I am wanting to text her and say I don't want niece around my children for the foreseeable future, she is a threat to their safety and I have had enough. AIBU before I say this?

OP posts:
MagikarpetRide · 21/10/2016 22:27

In respect to those saying she is not the double, she is. Her bossiness and her personality all the way down to her mannerisms are my sister. They are like two peas in a pod.
I understand you OP, largely because my DD is a mini me which includes all the negatives with the positives.

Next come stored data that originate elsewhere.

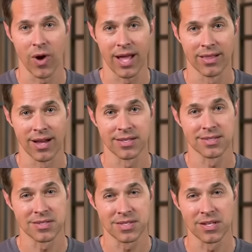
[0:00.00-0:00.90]
rat
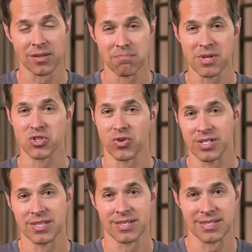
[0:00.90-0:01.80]
lines is still a mystery
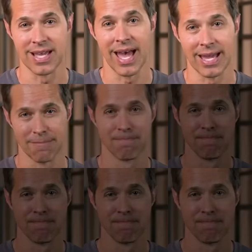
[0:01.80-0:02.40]
to this day.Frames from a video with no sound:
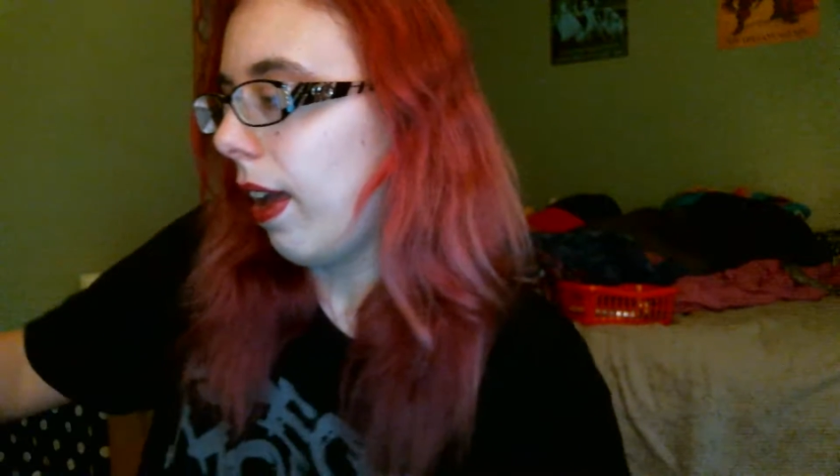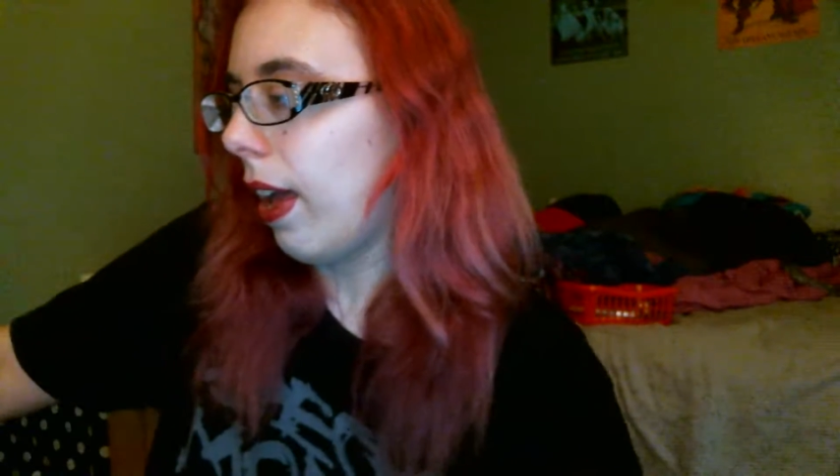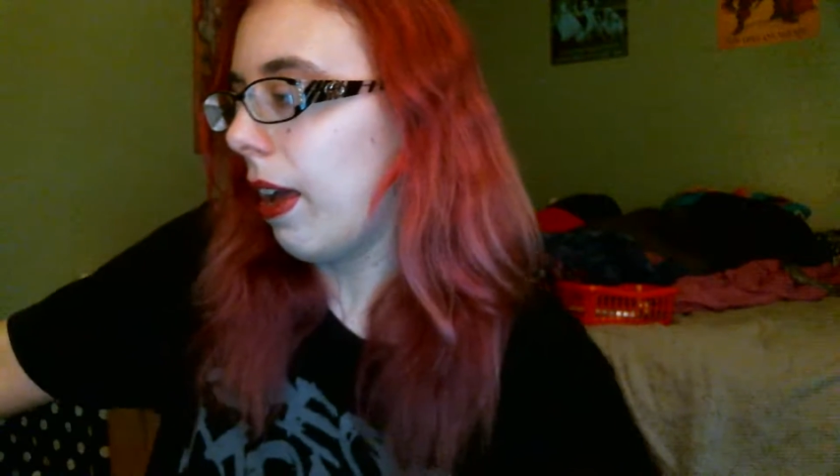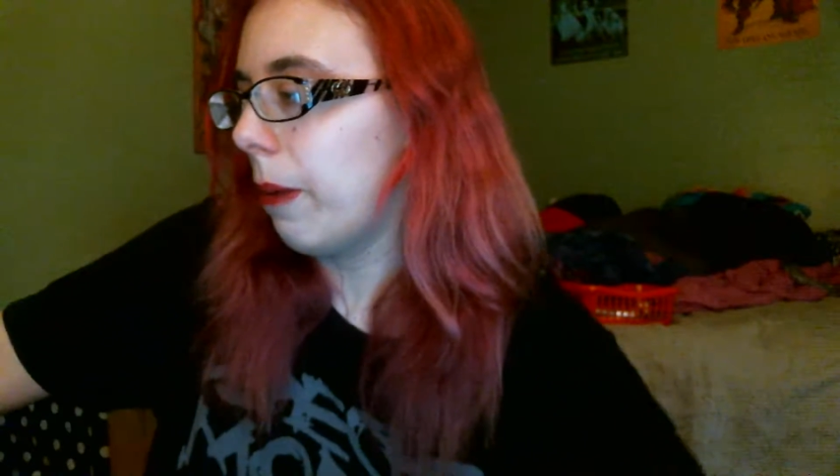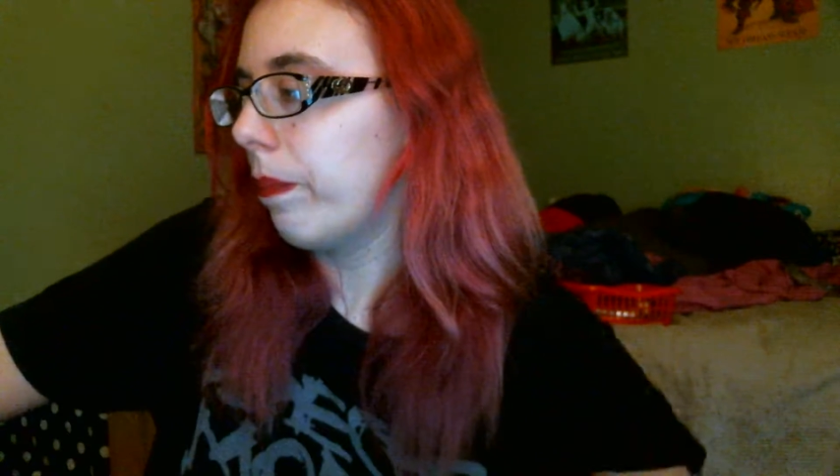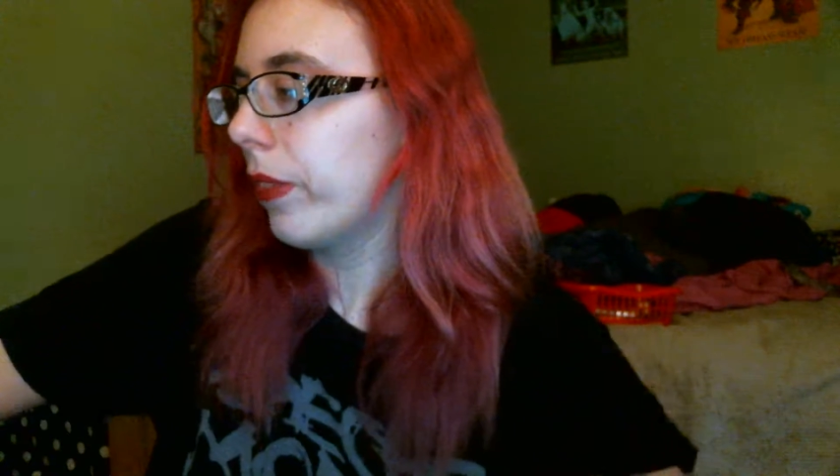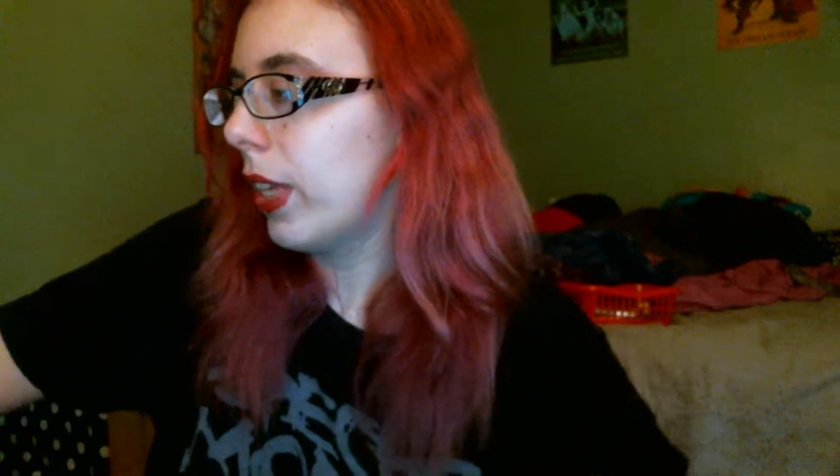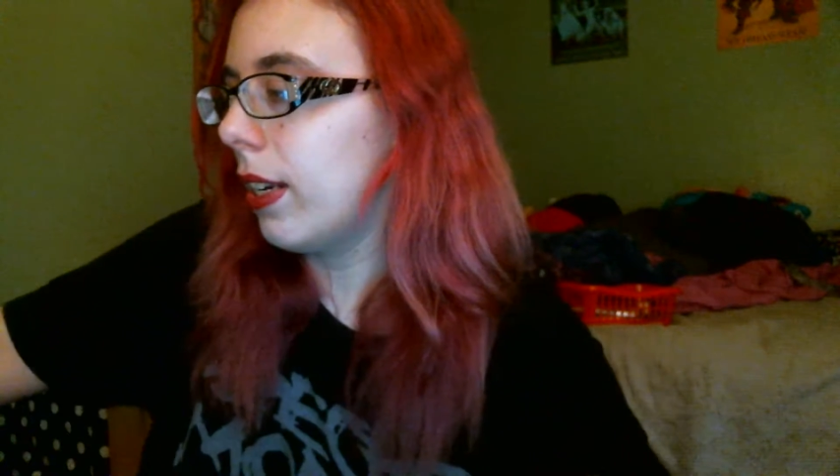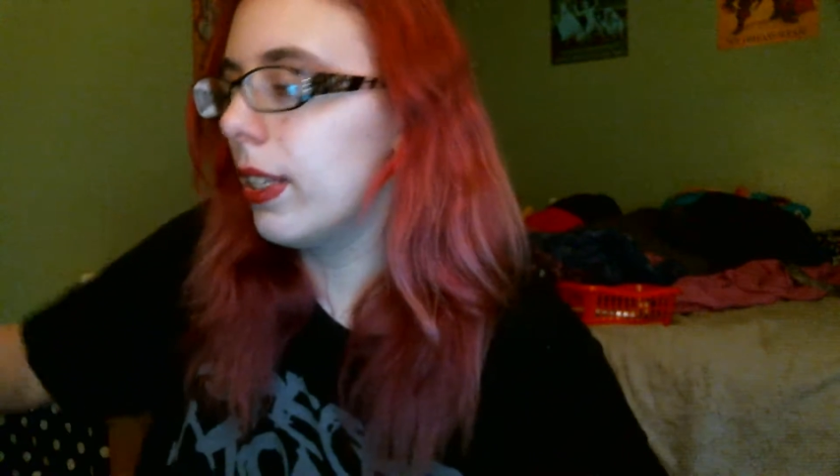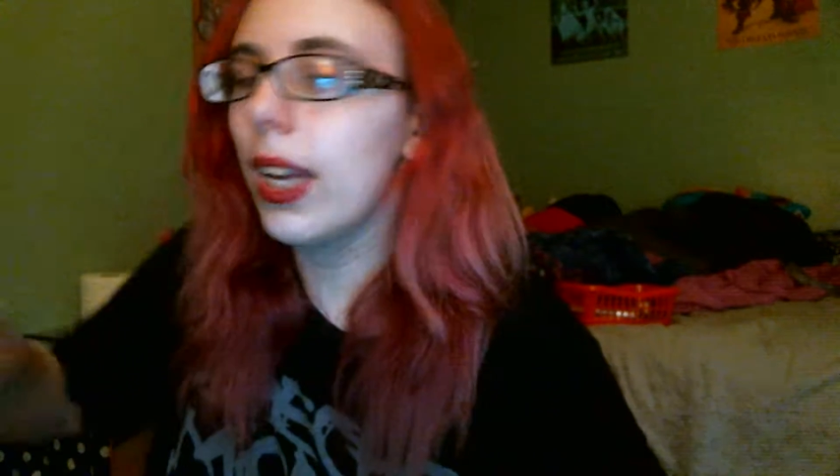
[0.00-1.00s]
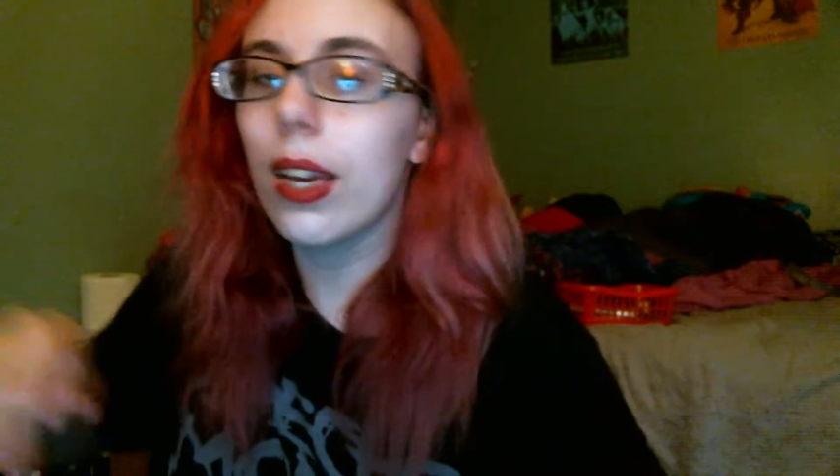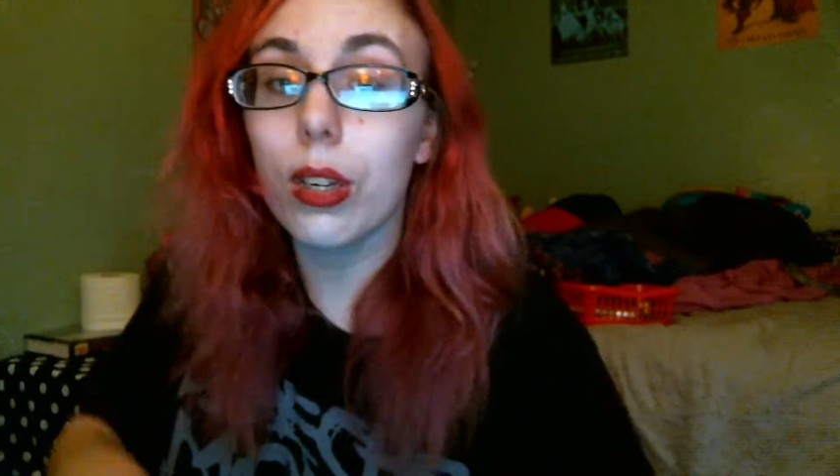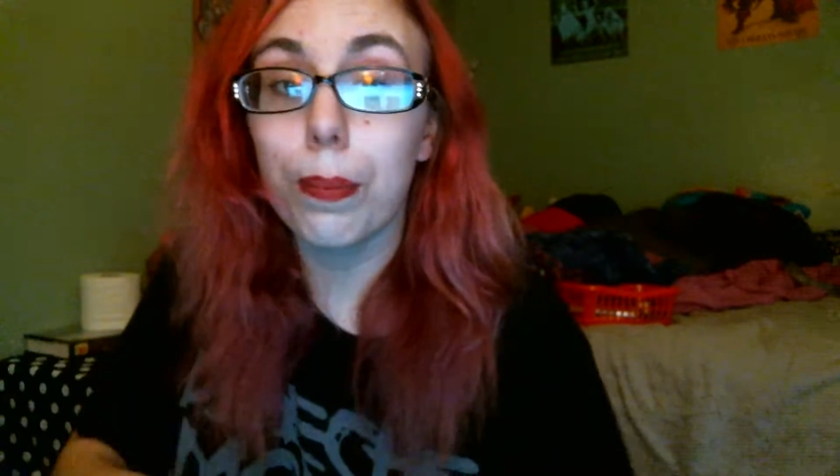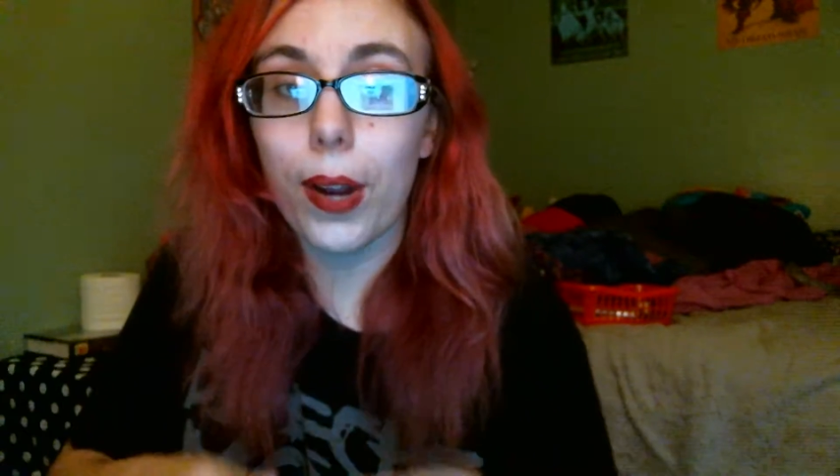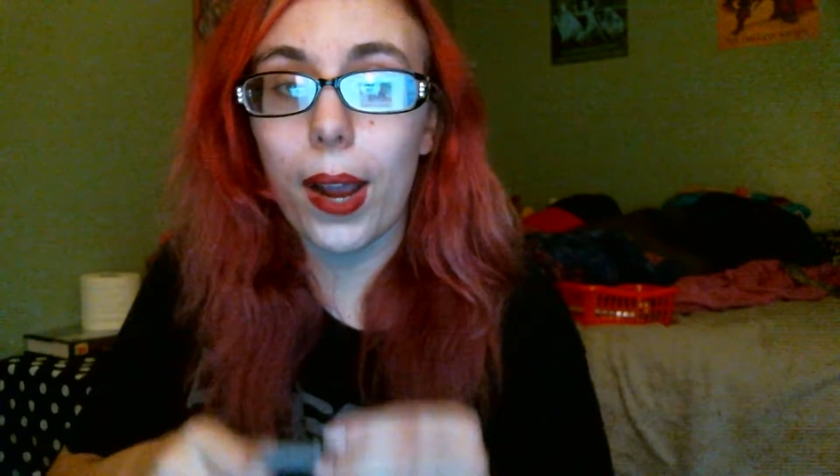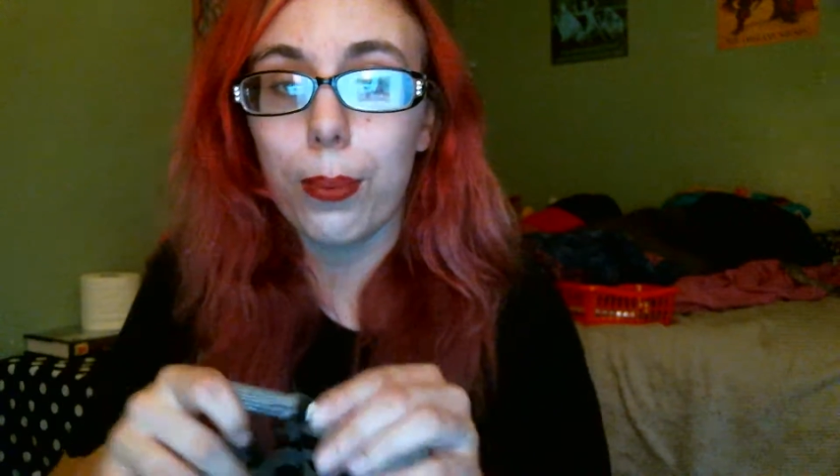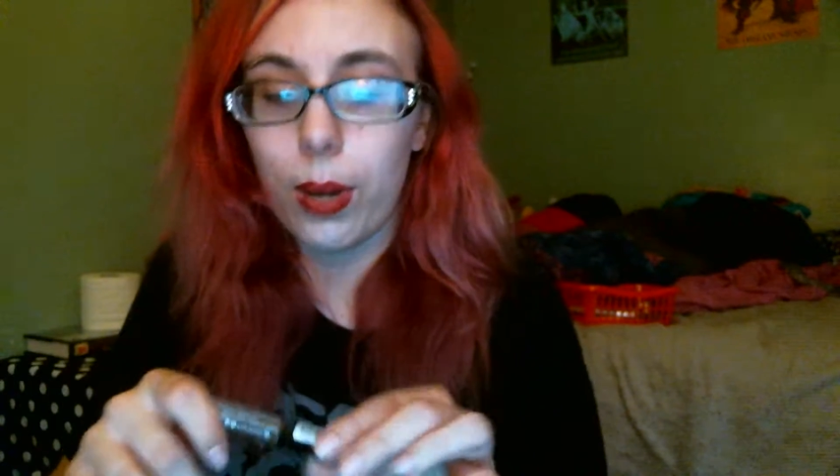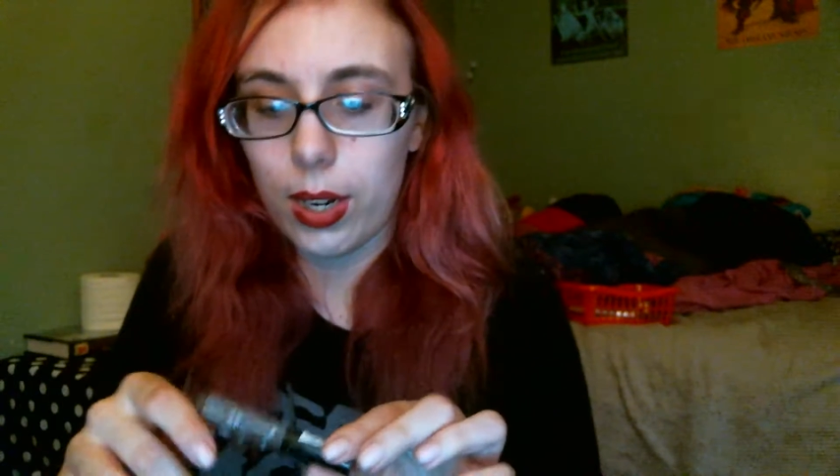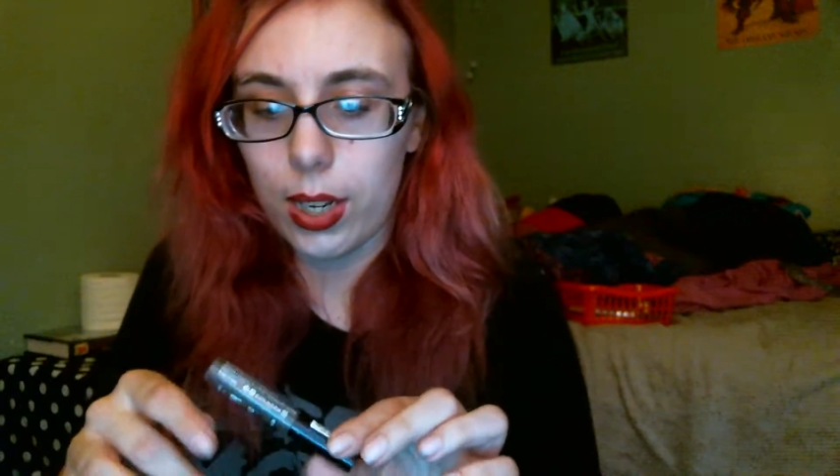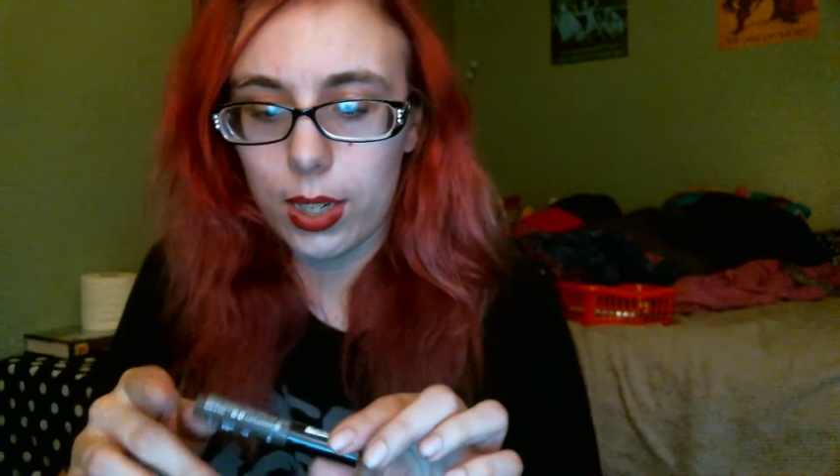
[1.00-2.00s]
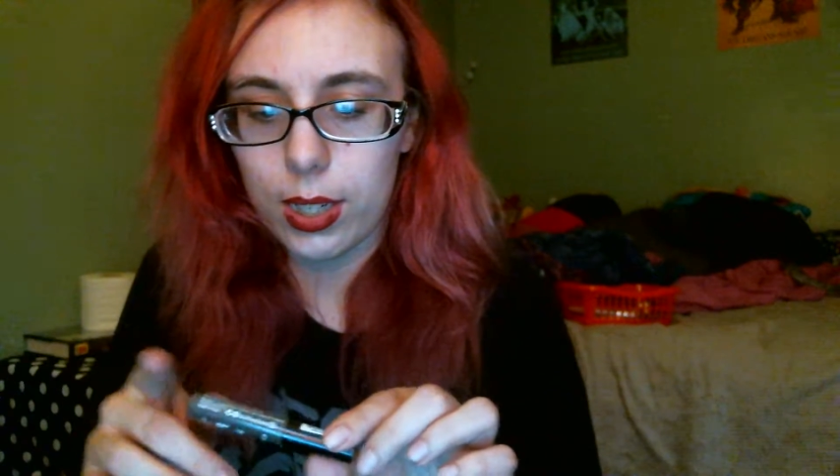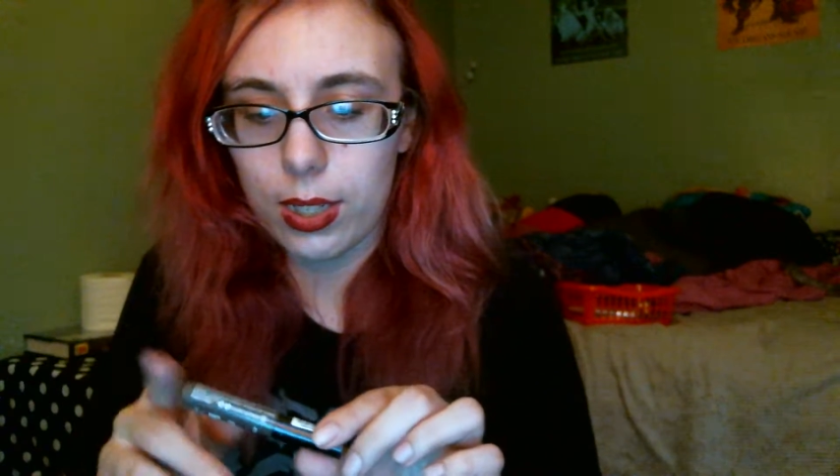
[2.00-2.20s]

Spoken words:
And then the other brow product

SquinkiesRule · 21/10/2016 22:32

YANBU. Your sister needs a reality check, she is doing herself and her Dd no favors allowing her behavior to escalate. I wouldn't allow this to go on or allow her around my children either.
So will Sis now take her sob story to the rest of the family, making out you are blaming her little princess for an "accident"

lollylou2876 · 22/10/2016 13:14

About the girl bonding - it was said as they are her family & something is obviously not quite right, & she needs someone to help her. If her own family shuns her, who has she got to teach her. I understand it is not fair on op's children but with a watchful eye & gentle coercion, it could be kept in check until she is more/learns to be compliant. Children behave differently at other people houses so it could be a good place to start and encourage change & not be the "naughty 1".

I also say it as a friend has twins girls age 7, 1 is good, 1 has is at a special school due to behavioural issues, but she comes to my house regularly & behaves, after a few bumps and little chats, I now even take her shopping with no issues. I enlisted my 8 year old ds help explaining why she behaves the way she did and how we can help. She is however still a little madam for everyone else but getting better.

I'm a firm believer that you get out of kids what you put in, even if it is for a short time, it can make a world ofor difference in a child's life.